[[ INFORMATION GIVEN open ]]

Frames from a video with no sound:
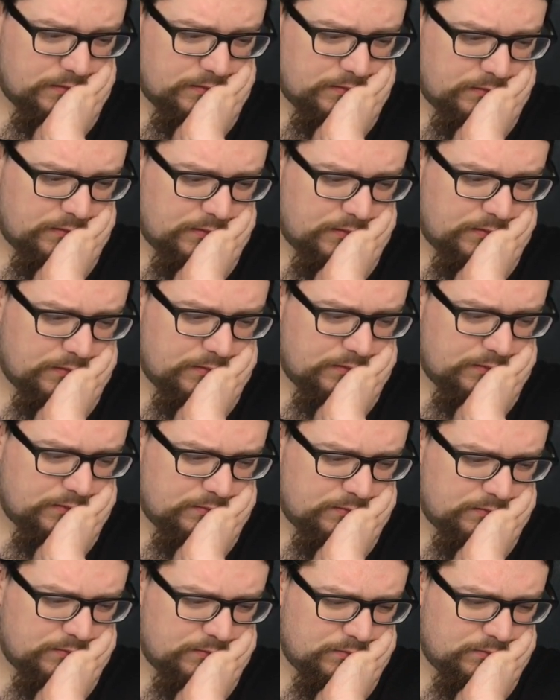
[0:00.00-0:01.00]
and
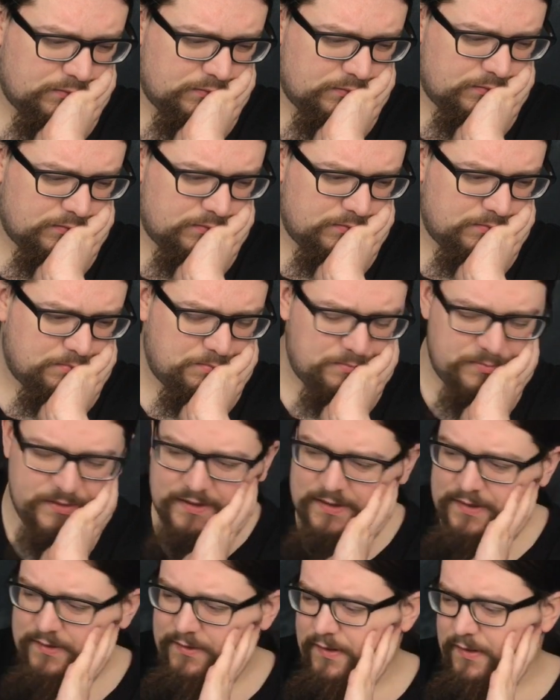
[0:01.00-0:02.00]

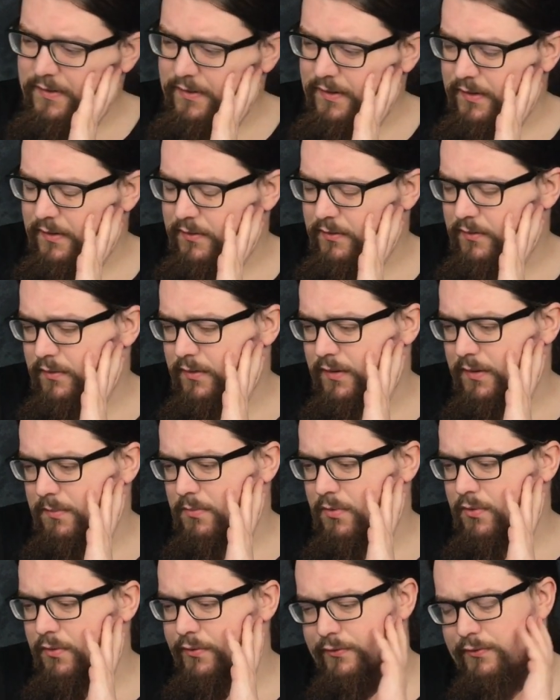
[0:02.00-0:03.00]
B, that they're
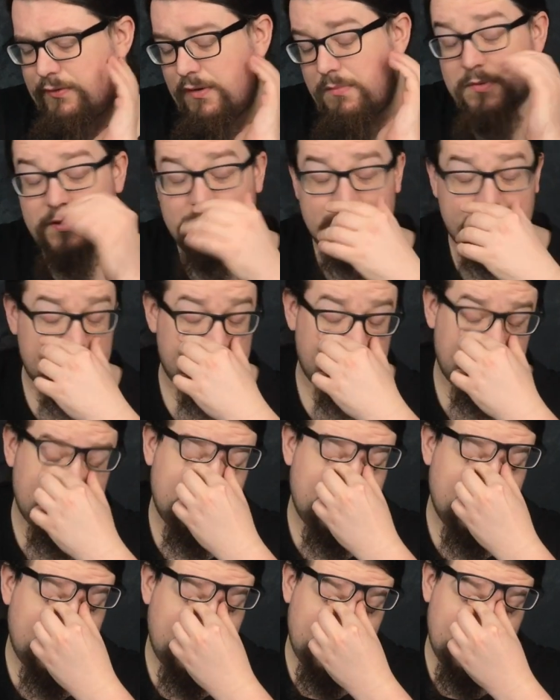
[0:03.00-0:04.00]
more similar to
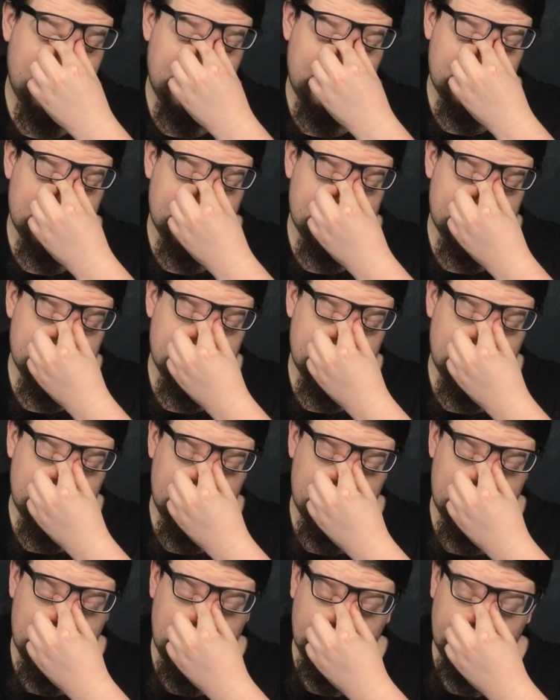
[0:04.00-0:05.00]
the
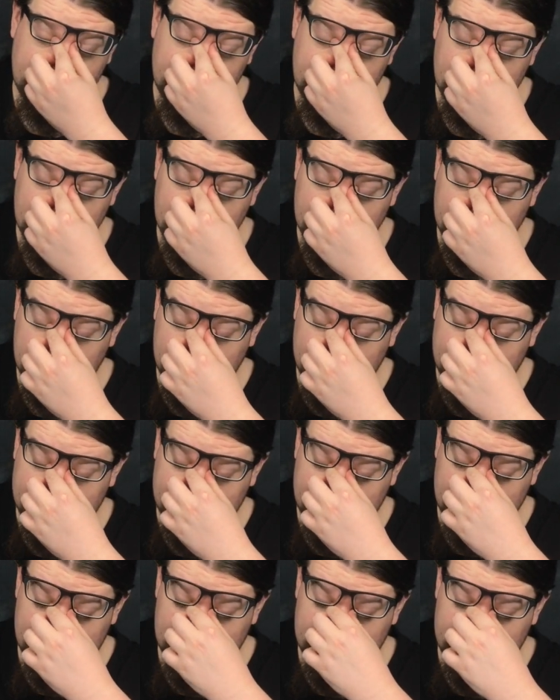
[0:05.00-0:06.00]
Monster
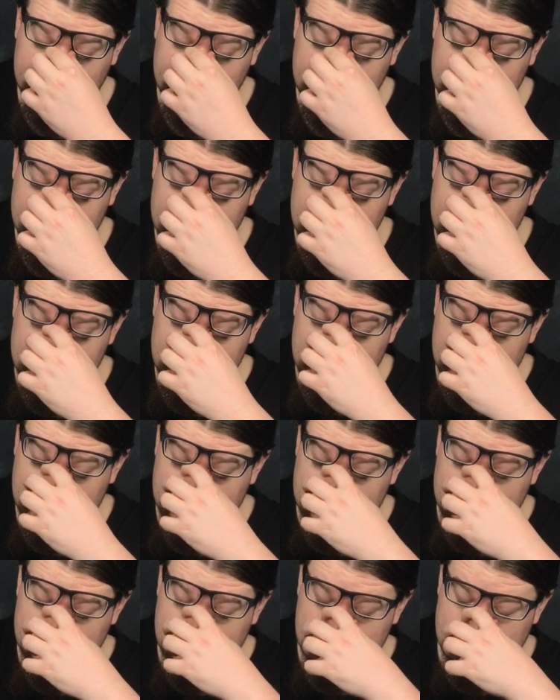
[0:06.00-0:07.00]
espressos.
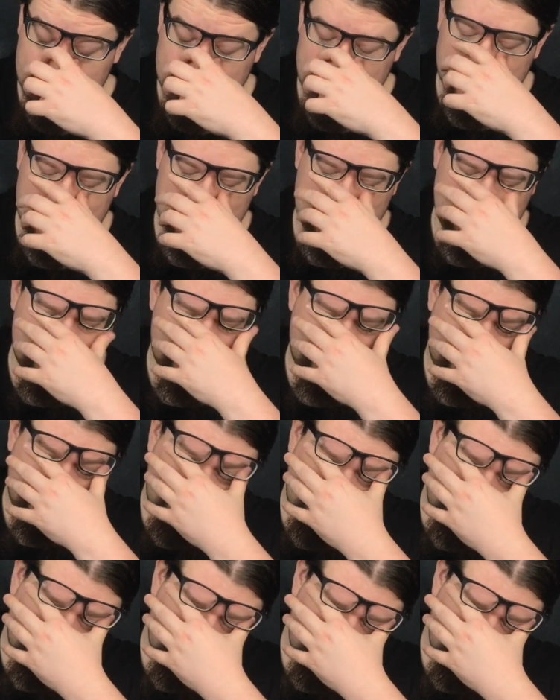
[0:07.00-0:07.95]
If these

[[ INFORMATION GIVEN closed ]]

Exactly repeat only the lines from the one with "[0:01.00-0:02.00]" to the closing line above, both included, and omit every picture.

[0:01.00-0:02.00]

[0:02.00-0:03.00]
B, that they're
[0:03.00-0:04.00]
more similar to
[0:04.00-0:05.00]
the
[0:05.00-0:06.00]
Monster
[0:06.00-0:07.00]
espressos.
[0:07.00-0:07.95]
If these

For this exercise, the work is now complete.